ОКОЛО ПОЛУДНЯ.Они разошлись: растерянные, серьезные, радостные, осмелевшие, слепые, слабые; сильные мужчины, легконогие танцовщицы, вдохновенные пророки.
Вечером впервые соединились в единый круг все палатки и хижины. Братья и сестры молились вместе, и их молитвы переплетались во мраке. Не как пути мотыльков, порхающих над травой, но как две нити, которые тянутся вверх, потом запутываются и делаются непригодными для ткачества. Никто не хотел отпустить руку сестры или брата, в темноте влажные ладони тянулись одна к другой, скользили по возбужденно вздрагивающим лицам. Всякая гордость уже была сломлена, всякое беспокойство улеглось. Те, что прежде прямо и непоколебимо несли свое достоинство «поистине слабых», теперь клонились под бременем счастья; летний ветер бился словно полотнище знамени, воткнутого в землю на одном из привалов по пути к Куньлуню. Как же в темных хижинах под катальпами смягчились лица, как глубоко взрыхлила и души, и тела та мощная борона, что прокатилась над всей землей, обрабатывая ниву ночи!
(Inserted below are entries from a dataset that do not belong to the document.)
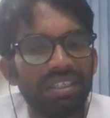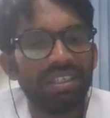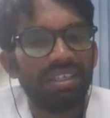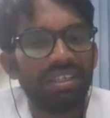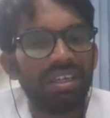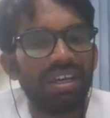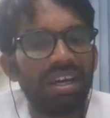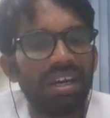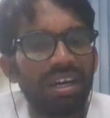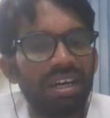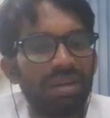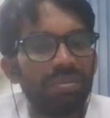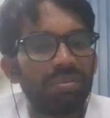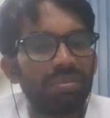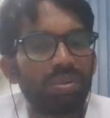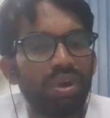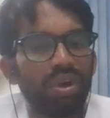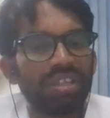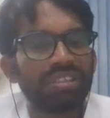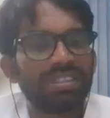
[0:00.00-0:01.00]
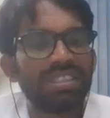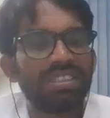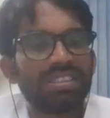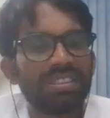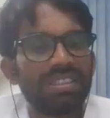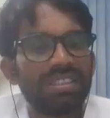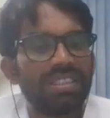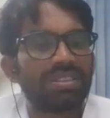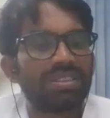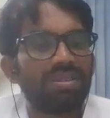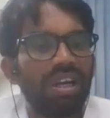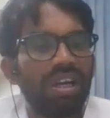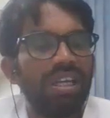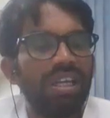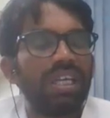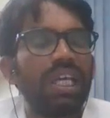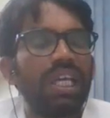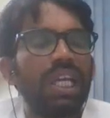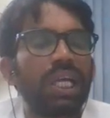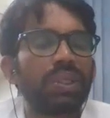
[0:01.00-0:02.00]
or process is called
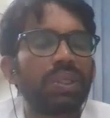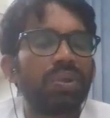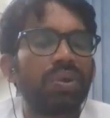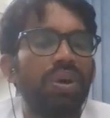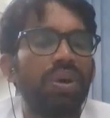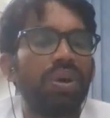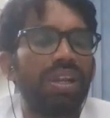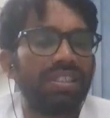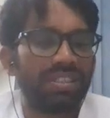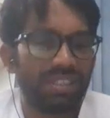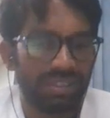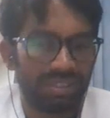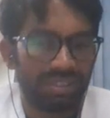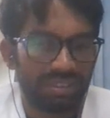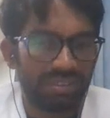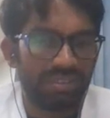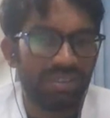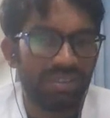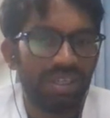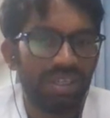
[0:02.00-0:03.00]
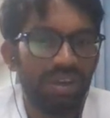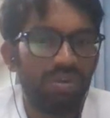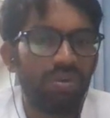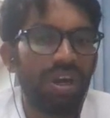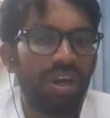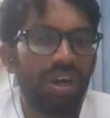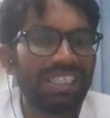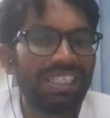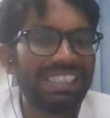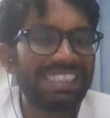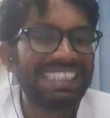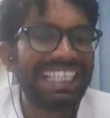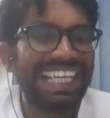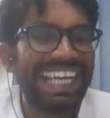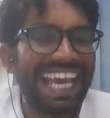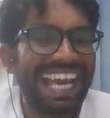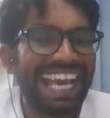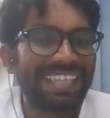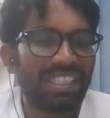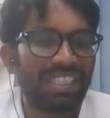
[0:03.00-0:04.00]
electrolysis. What is
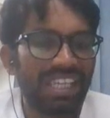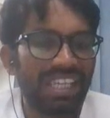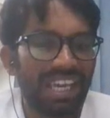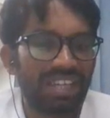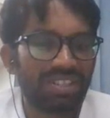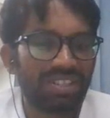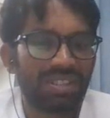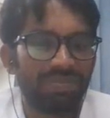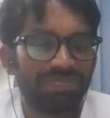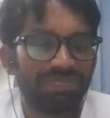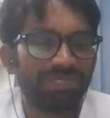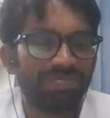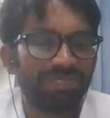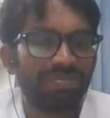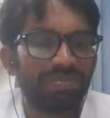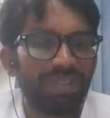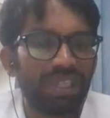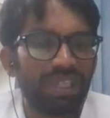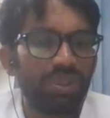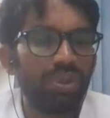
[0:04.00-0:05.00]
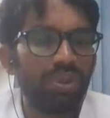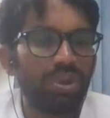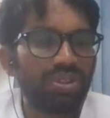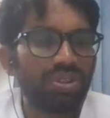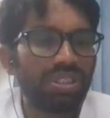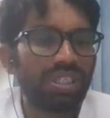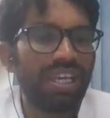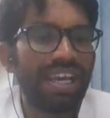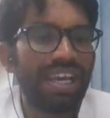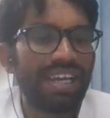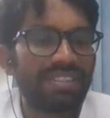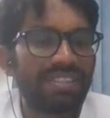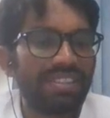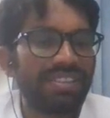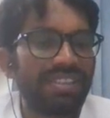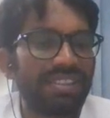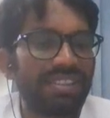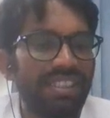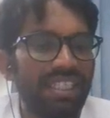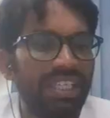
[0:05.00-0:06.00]
redox reaction? Those reactions
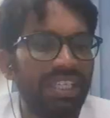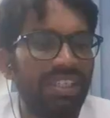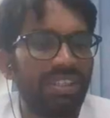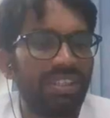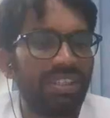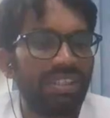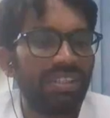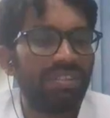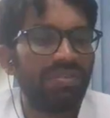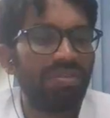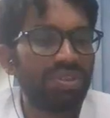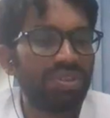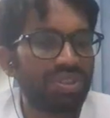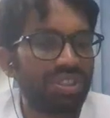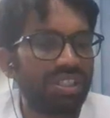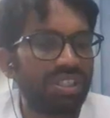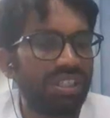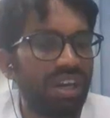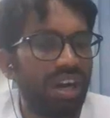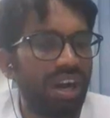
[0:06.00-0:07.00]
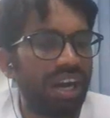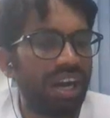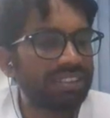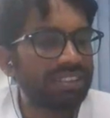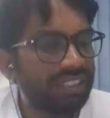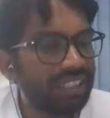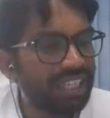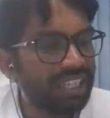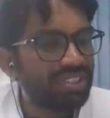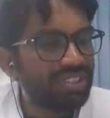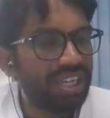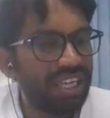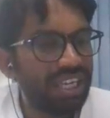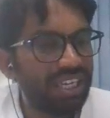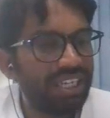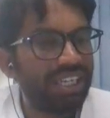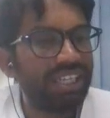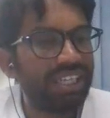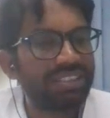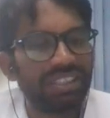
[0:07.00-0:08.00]
in which oxidation and
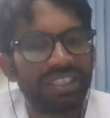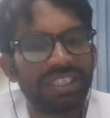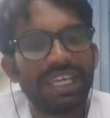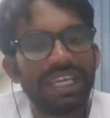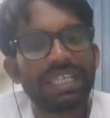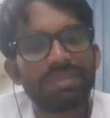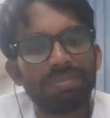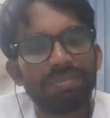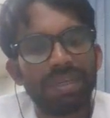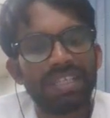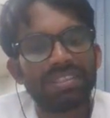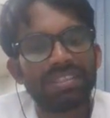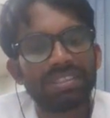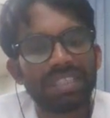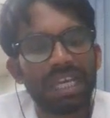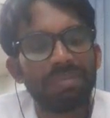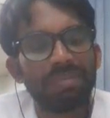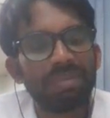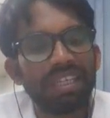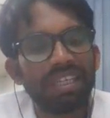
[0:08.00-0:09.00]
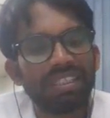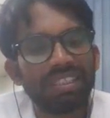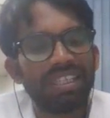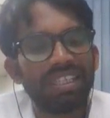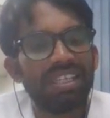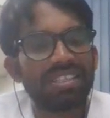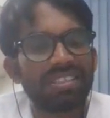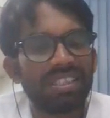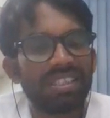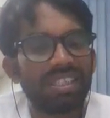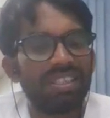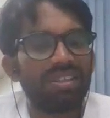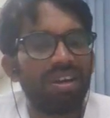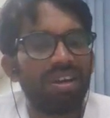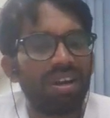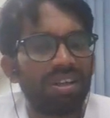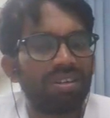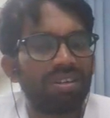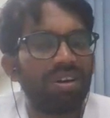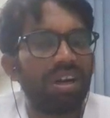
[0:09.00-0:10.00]
reduction takes place simultaneously
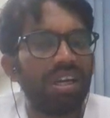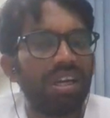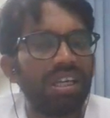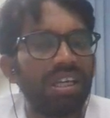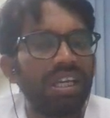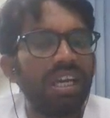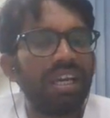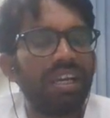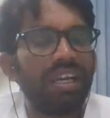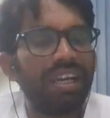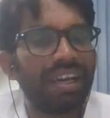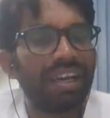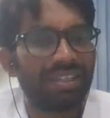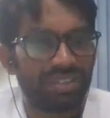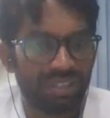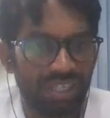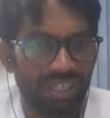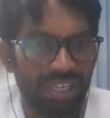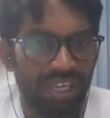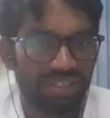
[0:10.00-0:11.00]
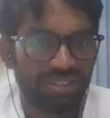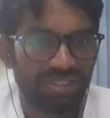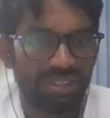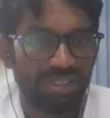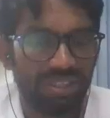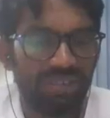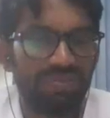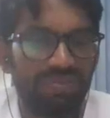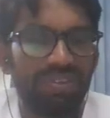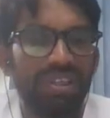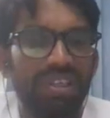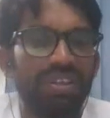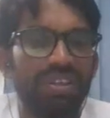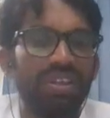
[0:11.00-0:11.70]
are called redox reaction. If we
В болоте Далоу росли лотосы: кожистые, величиной с тарелку зеленые листья почти сплошь покрывали неподвижную поверхность воды, между ними выныривали крупные красные цветы; длинные стебли с прожильчатыми листьями цеплялись за гниющие ракушки; и с каждого свисали мочала тех тонких водорослей, которые на глубине спрессовывались в растительный войлок; скромно склонялись зеленые, с нежным пушком, головки бутонов. Непроницаемо-загадочным было болото, над ним поднимались в воздух тяжелые испарения.
Та ночь все-таки не обошлась без ужасного несчастья. Несколько человек услышали, как среди полной тишины отчаянно бранится Полуночник. Сперва они не особенно встревожились, решив, что он сражается с одной из своих теней. Однако крики не прекращались, и кому-то из тех, кто выскочил на улицу, показалось странным, что Полуночник не бродит, как обычно, но все время кричит с одного и того же места на Мужском холме. Они испугались: а вдруг он действительно настиг свою тень; видеть такой поединок им не хотелось. Но в конце концов эти пятеро озабоченно переглянулись, набрались мужества и, прихватив фонари, побежали через поле и дальше, вверх по склону холма. Когда они добрались до места, откуда доносились крики, Полуночник лежал в траве, а под ним — мужчина, который не шевелился и над распухшим лицом которого Полуночник размахивал мечом. Он звал недвижимого по имени, подносил к его уху зеркальце. Подбежавшие братья наклонились над телом, посветили в выпученные глаза. Это оказался давешний отчаявшийся юноша — он повесился на дереве. Полуночник случайно наткнулся на труп и спустил его на землю. Один из братьев взял острый камень, сделал надрез на своей руке, капнул в стиснутый рот юноши — после того, как двое других с трудом разжали ему челюсти — горячую кровь[126]. Однако ничто уже не могло помочь: тело давно окоченело. Юноша знал, что ему не придется долго разыскивать ту, которую звали Цзэ, Персиковый Цветок. Однажды вечером, когда он вернулся вместе с ней в лагерь и остановился перед ее хижиной, молодые люди серьезно взглянули друг на друга; зрачки их раскосых глаз расширились, но оба сохраняли спокойствие и, постояв немного, разошлись. Когда началось неслыханное, юноша, чтобы ничего не слышать, забился в заросли мисканта; после всего он, шатаясь, поднялся на Мужской холм, встретил Полуночника и сказал ему, что хочет поспать под деревом. Но не лег спать, а повесился на своем кушаке.